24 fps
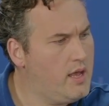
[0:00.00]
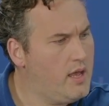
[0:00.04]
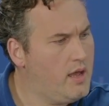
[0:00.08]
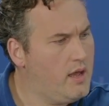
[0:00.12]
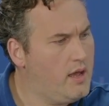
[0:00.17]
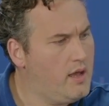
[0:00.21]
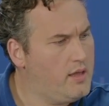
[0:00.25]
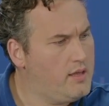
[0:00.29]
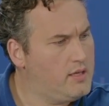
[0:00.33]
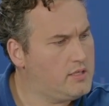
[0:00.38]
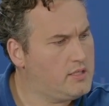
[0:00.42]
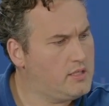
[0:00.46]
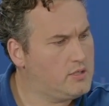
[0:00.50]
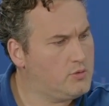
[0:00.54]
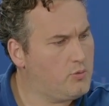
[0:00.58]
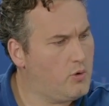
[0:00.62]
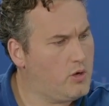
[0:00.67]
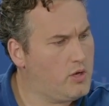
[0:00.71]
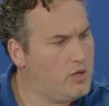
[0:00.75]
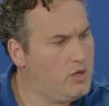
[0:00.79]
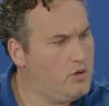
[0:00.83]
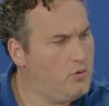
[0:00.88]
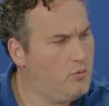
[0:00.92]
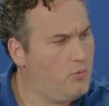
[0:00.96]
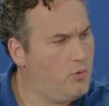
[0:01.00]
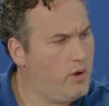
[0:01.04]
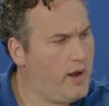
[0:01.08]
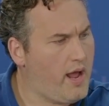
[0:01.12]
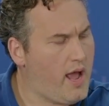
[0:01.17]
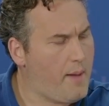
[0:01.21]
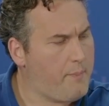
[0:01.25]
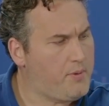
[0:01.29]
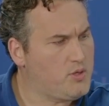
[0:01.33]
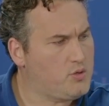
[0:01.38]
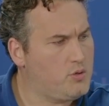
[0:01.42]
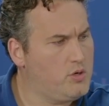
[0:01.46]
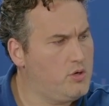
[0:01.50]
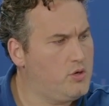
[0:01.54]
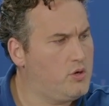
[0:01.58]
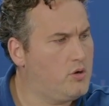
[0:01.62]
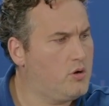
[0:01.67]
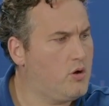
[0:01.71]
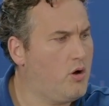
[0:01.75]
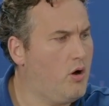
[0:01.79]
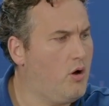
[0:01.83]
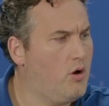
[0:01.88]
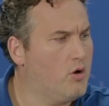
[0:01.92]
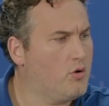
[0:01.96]
This is what happens when you
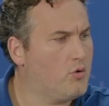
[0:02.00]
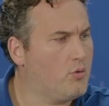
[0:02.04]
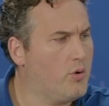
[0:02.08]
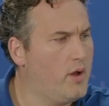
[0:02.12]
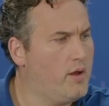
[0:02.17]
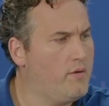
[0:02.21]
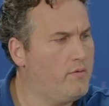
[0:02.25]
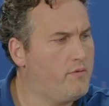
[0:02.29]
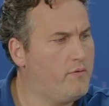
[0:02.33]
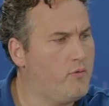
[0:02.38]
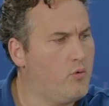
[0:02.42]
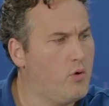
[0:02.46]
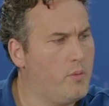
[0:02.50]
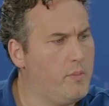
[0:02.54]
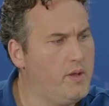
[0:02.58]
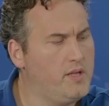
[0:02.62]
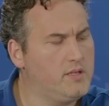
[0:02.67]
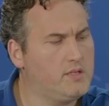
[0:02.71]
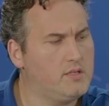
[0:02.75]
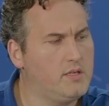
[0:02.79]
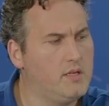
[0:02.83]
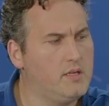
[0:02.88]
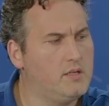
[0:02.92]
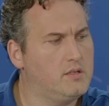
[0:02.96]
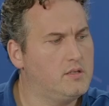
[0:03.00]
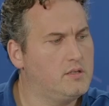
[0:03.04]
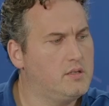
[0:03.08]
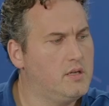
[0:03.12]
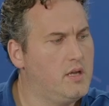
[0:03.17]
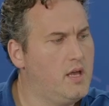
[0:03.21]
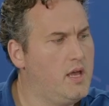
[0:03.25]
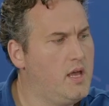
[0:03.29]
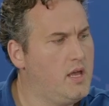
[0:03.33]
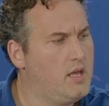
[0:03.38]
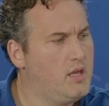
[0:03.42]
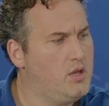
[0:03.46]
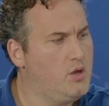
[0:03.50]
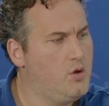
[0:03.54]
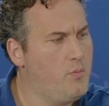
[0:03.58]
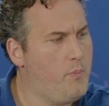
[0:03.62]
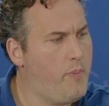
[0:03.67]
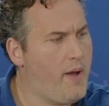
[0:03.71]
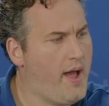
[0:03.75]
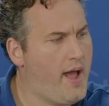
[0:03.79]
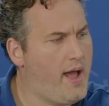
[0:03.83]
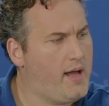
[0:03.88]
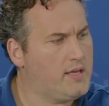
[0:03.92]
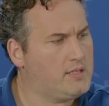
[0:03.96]
call create form instance. You
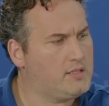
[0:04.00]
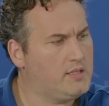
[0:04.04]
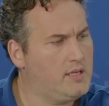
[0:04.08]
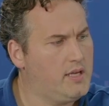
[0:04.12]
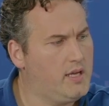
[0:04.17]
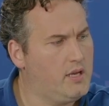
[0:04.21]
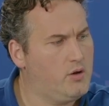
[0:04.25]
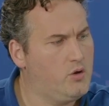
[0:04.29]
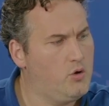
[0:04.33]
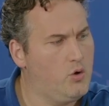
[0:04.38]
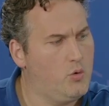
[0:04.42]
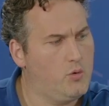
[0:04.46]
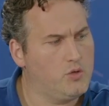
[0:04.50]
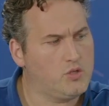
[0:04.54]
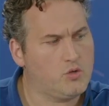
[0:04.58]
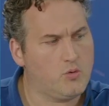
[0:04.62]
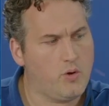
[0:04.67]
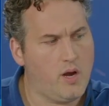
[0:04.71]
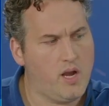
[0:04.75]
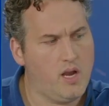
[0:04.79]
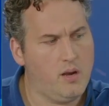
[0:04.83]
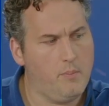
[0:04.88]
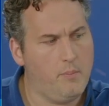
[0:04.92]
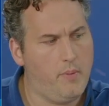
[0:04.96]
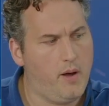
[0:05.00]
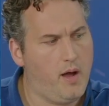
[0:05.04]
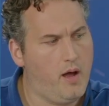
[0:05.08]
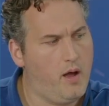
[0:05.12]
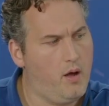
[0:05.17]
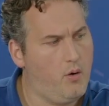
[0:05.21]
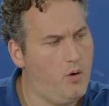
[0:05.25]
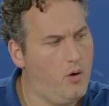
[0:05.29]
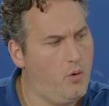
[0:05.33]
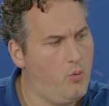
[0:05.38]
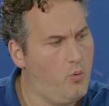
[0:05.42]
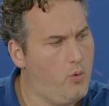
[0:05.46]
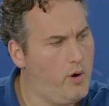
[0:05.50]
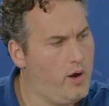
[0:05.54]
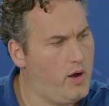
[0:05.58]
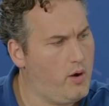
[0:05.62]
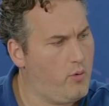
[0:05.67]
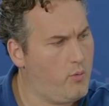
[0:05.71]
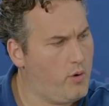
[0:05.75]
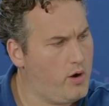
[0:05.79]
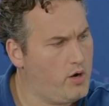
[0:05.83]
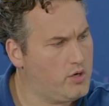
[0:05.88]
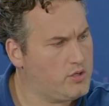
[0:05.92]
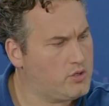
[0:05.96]
pass in who it was created by,
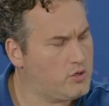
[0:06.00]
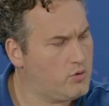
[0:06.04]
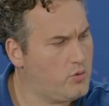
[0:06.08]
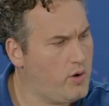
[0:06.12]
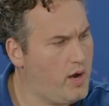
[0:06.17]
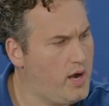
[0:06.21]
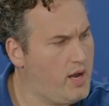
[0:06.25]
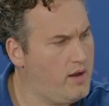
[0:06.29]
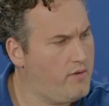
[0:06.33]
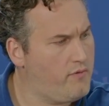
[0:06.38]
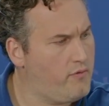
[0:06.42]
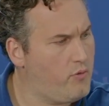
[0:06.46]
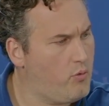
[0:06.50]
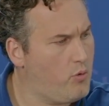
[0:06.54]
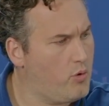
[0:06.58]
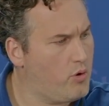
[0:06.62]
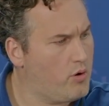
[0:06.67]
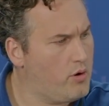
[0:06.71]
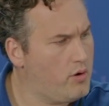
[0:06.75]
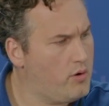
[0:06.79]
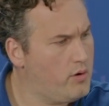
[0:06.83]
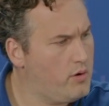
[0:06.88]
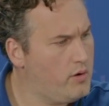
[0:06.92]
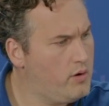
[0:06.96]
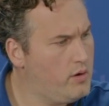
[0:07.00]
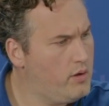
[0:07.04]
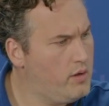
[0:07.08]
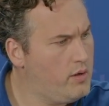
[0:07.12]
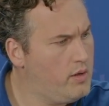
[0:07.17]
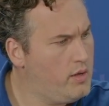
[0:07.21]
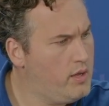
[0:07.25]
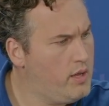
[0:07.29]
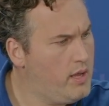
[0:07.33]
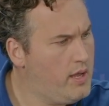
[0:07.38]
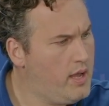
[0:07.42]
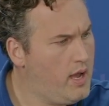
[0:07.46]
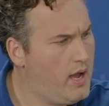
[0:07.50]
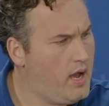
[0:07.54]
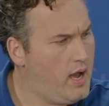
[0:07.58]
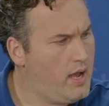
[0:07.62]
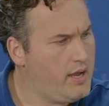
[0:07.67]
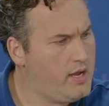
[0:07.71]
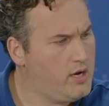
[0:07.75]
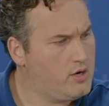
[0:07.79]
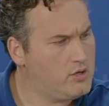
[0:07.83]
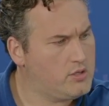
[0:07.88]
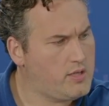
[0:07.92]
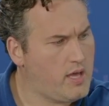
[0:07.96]
where it's created for.
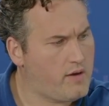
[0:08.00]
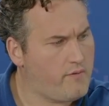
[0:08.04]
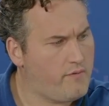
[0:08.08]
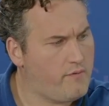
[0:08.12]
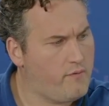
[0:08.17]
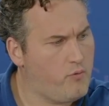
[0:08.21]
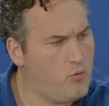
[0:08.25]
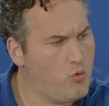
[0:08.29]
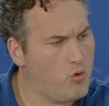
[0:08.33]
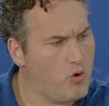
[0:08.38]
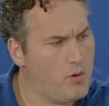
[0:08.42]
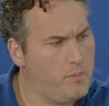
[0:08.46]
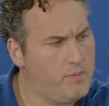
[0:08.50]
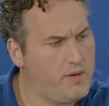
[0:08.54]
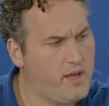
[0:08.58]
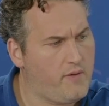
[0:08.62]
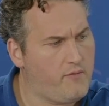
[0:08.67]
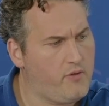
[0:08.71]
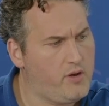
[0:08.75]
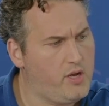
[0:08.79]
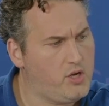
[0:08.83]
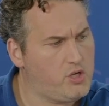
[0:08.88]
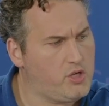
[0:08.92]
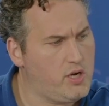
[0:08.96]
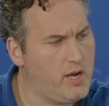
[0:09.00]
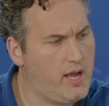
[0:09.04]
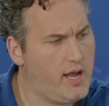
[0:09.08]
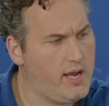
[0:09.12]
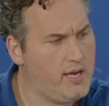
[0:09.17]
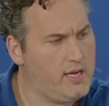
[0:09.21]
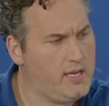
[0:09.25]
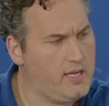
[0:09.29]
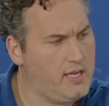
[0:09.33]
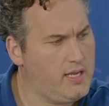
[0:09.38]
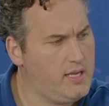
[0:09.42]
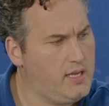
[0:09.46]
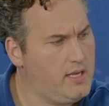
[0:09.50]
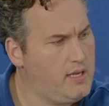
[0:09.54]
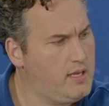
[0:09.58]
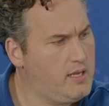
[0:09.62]
Here's that form definition ID.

• **Your instructions**:
Please restate the whole listing exactly, without any of its pictures.

• **Task solution**:
24 fps
[0:00.00]
[0:00.04]
[0:00.08]
[0:00.12]
[0:00.17]
[0:00.21]
[0:00.25]
[0:00.29]
[0:00.33]
[0:00.38]
[0:00.42]
[0:00.46]
[0:00.50]
[0:00.54]
[0:00.58]
[0:00.62]
[0:00.67]
[0:00.71]
[0:00.75]
[0:00.79]
[0:00.83]
[0:00.88]
[0:00.92]
[0:00.96]
[0:01.00]
[0:01.04]
[0:01.08]
[0:01.12]
[0:01.17]
[0:01.21]
[0:01.25]
[0:01.29]
[0:01.33]
[0:01.38]
[0:01.42]
[0:01.46]
[0:01.50]
[0:01.54]
[0:01.58]
[0:01.62]
[0:01.67]
[0:01.71]
[0:01.75]
[0:01.79]
[0:01.83]
[0:01.88]
[0:01.92]
[0:01.96]
This is what happens when you
[0:02.00]
[0:02.04]
[0:02.08]
[0:02.12]
[0:02.17]
[0:02.21]
[0:02.25]
[0:02.29]
[0:02.33]
[0:02.38]
[0:02.42]
[0:02.46]
[0:02.50]
[0:02.54]
[0:02.58]
[0:02.62]
[0:02.67]
[0:02.71]
[0:02.75]
[0:02.79]
[0:02.83]
[0:02.88]
[0:02.92]
[0:02.96]
[0:03.00]
[0:03.04]
[0:03.08]
[0:03.12]
[0:03.17]
[0:03.21]
[0:03.25]
[0:03.29]
[0:03.33]
[0:03.38]
[0:03.42]
[0:03.46]
[0:03.50]
[0:03.54]
[0:03.58]
[0:03.62]
[0:03.67]
[0:03.71]
[0:03.75]
[0:03.79]
[0:03.83]
[0:03.88]
[0:03.92]
[0:03.96]
call create form instance. You
[0:04.00]
[0:04.04]
[0:04.08]
[0:04.12]
[0:04.17]
[0:04.21]
[0:04.25]
[0:04.29]
[0:04.33]
[0:04.38]
[0:04.42]
[0:04.46]
[0:04.50]
[0:04.54]
[0:04.58]
[0:04.62]
[0:04.67]
[0:04.71]
[0:04.75]
[0:04.79]
[0:04.83]
[0:04.88]
[0:04.92]
[0:04.96]
[0:05.00]
[0:05.04]
[0:05.08]
[0:05.12]
[0:05.17]
[0:05.21]
[0:05.25]
[0:05.29]
[0:05.33]
[0:05.38]
[0:05.42]
[0:05.46]
[0:05.50]
[0:05.54]
[0:05.58]
[0:05.62]
[0:05.67]
[0:05.71]
[0:05.75]
[0:05.79]
[0:05.83]
[0:05.88]
[0:05.92]
[0:05.96]
pass in who it was created by,
[0:06.00]
[0:06.04]
[0:06.08]
[0:06.12]
[0:06.17]
[0:06.21]
[0:06.25]
[0:06.29]
[0:06.33]
[0:06.38]
[0:06.42]
[0:06.46]
[0:06.50]
[0:06.54]
[0:06.58]
[0:06.62]
[0:06.67]
[0:06.71]
[0:06.75]
[0:06.79]
[0:06.83]
[0:06.88]
[0:06.92]
[0:06.96]
[0:07.00]
[0:07.04]
[0:07.08]
[0:07.12]
[0:07.17]
[0:07.21]
[0:07.25]
[0:07.29]
[0:07.33]
[0:07.38]
[0:07.42]
[0:07.46]
[0:07.50]
[0:07.54]
[0:07.58]
[0:07.62]
[0:07.67]
[0:07.71]
[0:07.75]
[0:07.79]
[0:07.83]
[0:07.88]
[0:07.92]
[0:07.96]
where it's created for.
[0:08.00]
[0:08.04]
[0:08.08]
[0:08.12]
[0:08.17]
[0:08.21]
[0:08.25]
[0:08.29]
[0:08.33]
[0:08.38]
[0:08.42]
[0:08.46]
[0:08.50]
[0:08.54]
[0:08.58]
[0:08.62]
[0:08.67]
[0:08.71]
[0:08.75]
[0:08.79]
[0:08.83]
[0:08.88]
[0:08.92]
[0:08.96]
[0:09.00]
[0:09.04]
[0:09.08]
[0:09.12]
[0:09.17]
[0:09.21]
[0:09.25]
[0:09.29]
[0:09.33]
[0:09.38]
[0:09.42]
[0:09.46]
[0:09.50]
[0:09.54]
[0:09.58]
[0:09.62]
Here's that form definition ID.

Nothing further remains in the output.